-- Work to complete --
Any picture in the range stays out of the copy; retype exactly the lines from the one with "[0:06.40-0:07.47]" to the end of the listing.

-- The input --

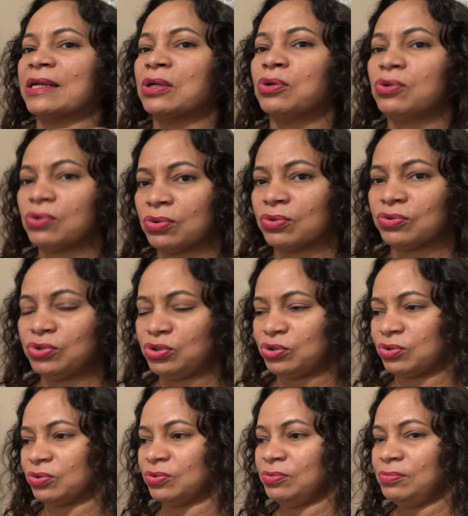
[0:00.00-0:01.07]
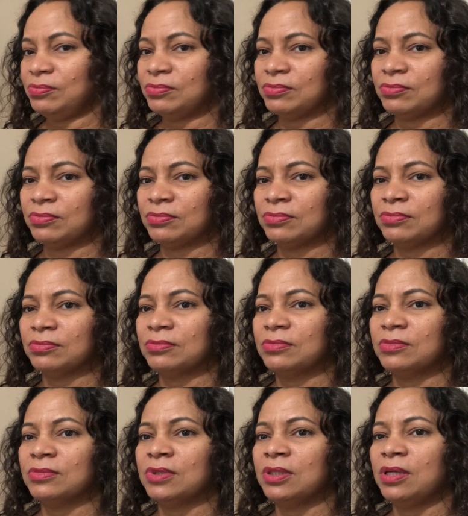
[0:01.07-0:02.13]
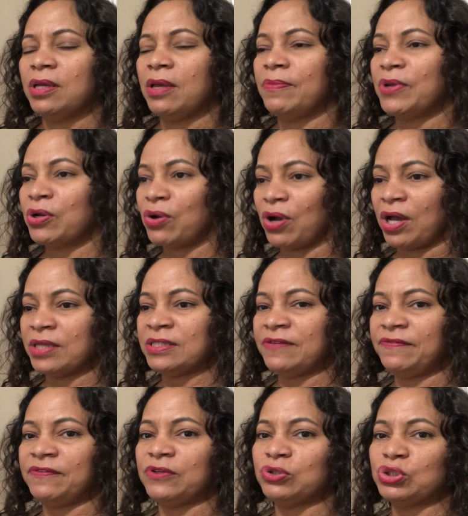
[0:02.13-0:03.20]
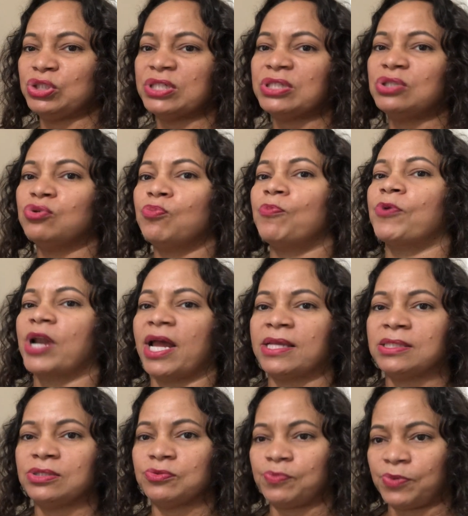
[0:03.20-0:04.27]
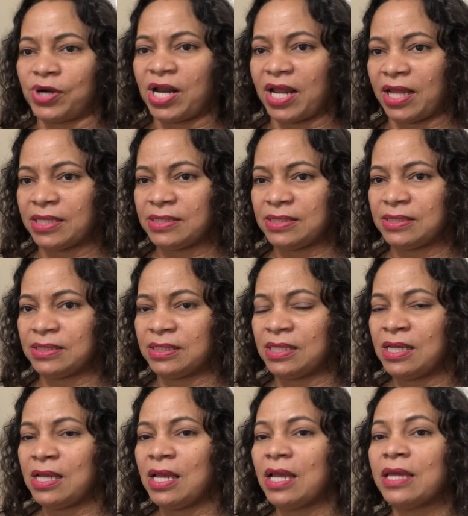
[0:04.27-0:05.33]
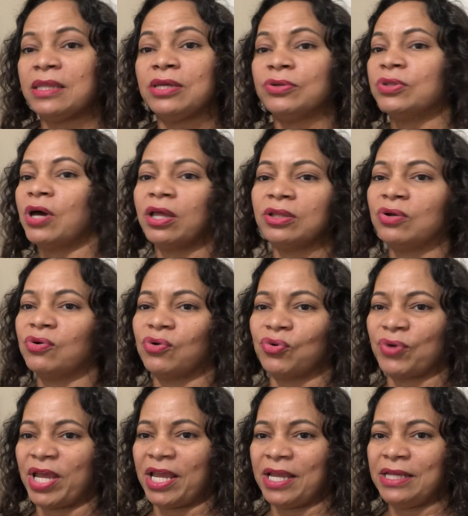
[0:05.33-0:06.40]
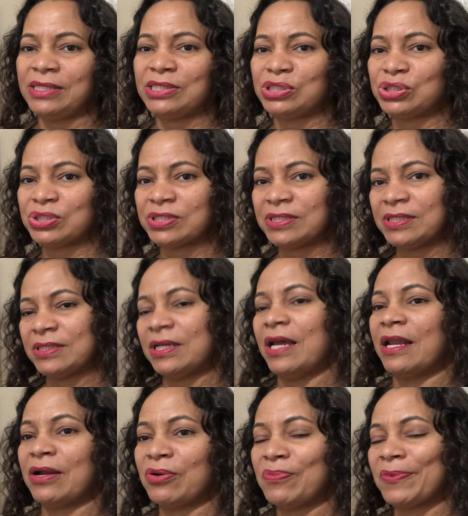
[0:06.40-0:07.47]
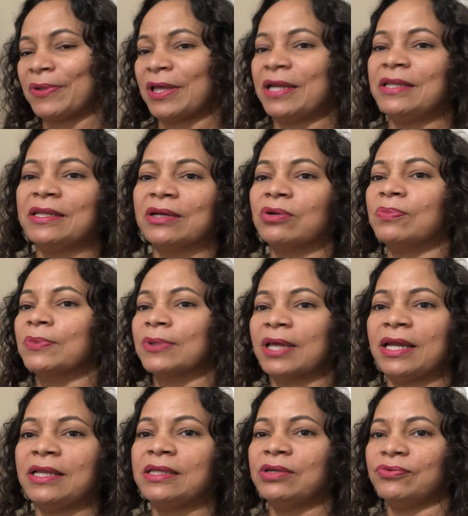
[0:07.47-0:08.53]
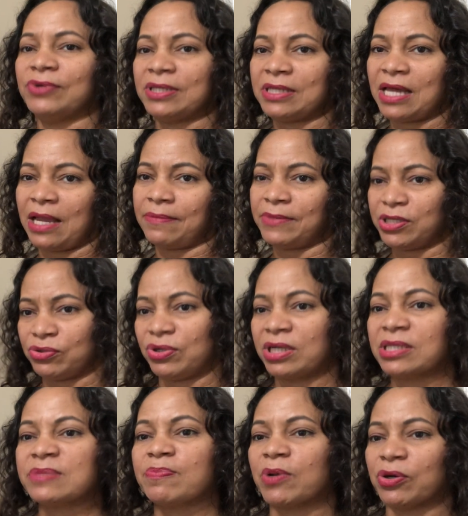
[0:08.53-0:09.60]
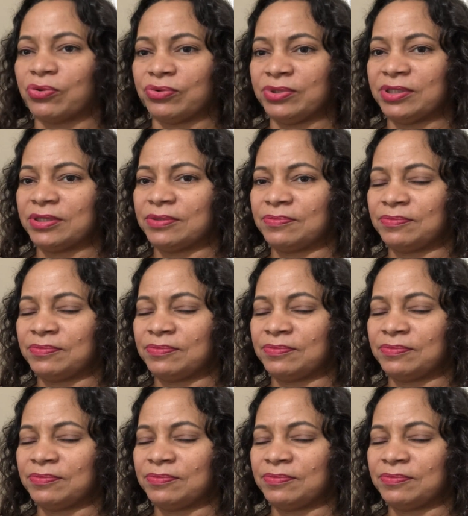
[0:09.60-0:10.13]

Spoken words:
it go through, because if you just suppress, they'll not go away. They just get accumulating, and one time they will explode.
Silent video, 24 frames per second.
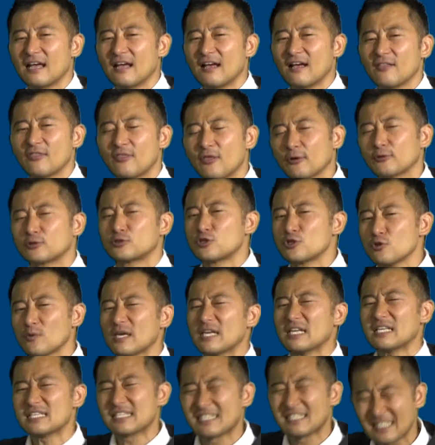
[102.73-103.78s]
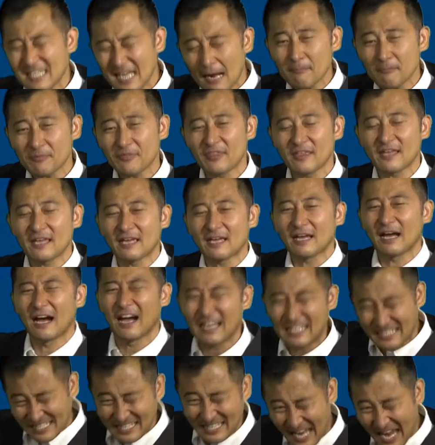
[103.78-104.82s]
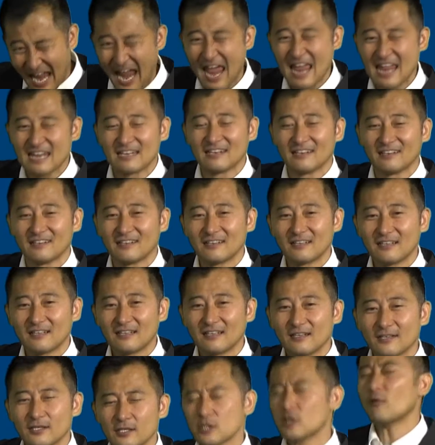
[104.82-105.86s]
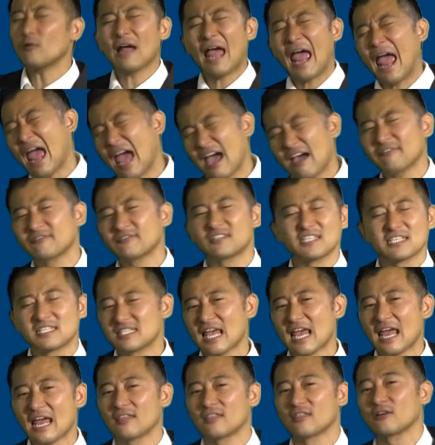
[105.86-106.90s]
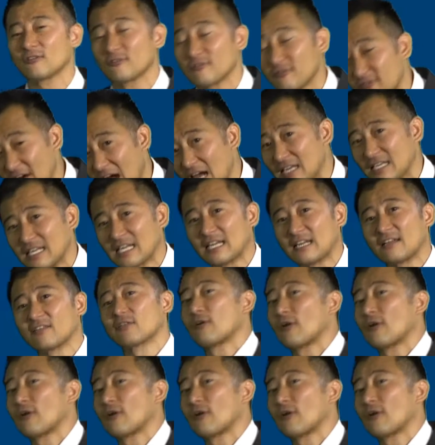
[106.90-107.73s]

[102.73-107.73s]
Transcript: They're doing something again. You don't have to say they're fighting, they're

-- Reply --
[0:06.40-0:07.47]
[0:07.47-0:08.53]
[0:08.53-0:09.60]
[0:09.60-0:10.13]

Spoken words:
it go through, because if you just suppress, they'll not go away. They just get accumulating, and one time they will explode.
Silent video, 24 frames per second.
[102.73-103.78s]
[103.78-104.82s]
[104.82-105.86s]
[105.86-106.90s]
[106.90-107.73s]

[102.73-107.73s]
Transcript: They're doing something again. You don't have to say they're fighting, they're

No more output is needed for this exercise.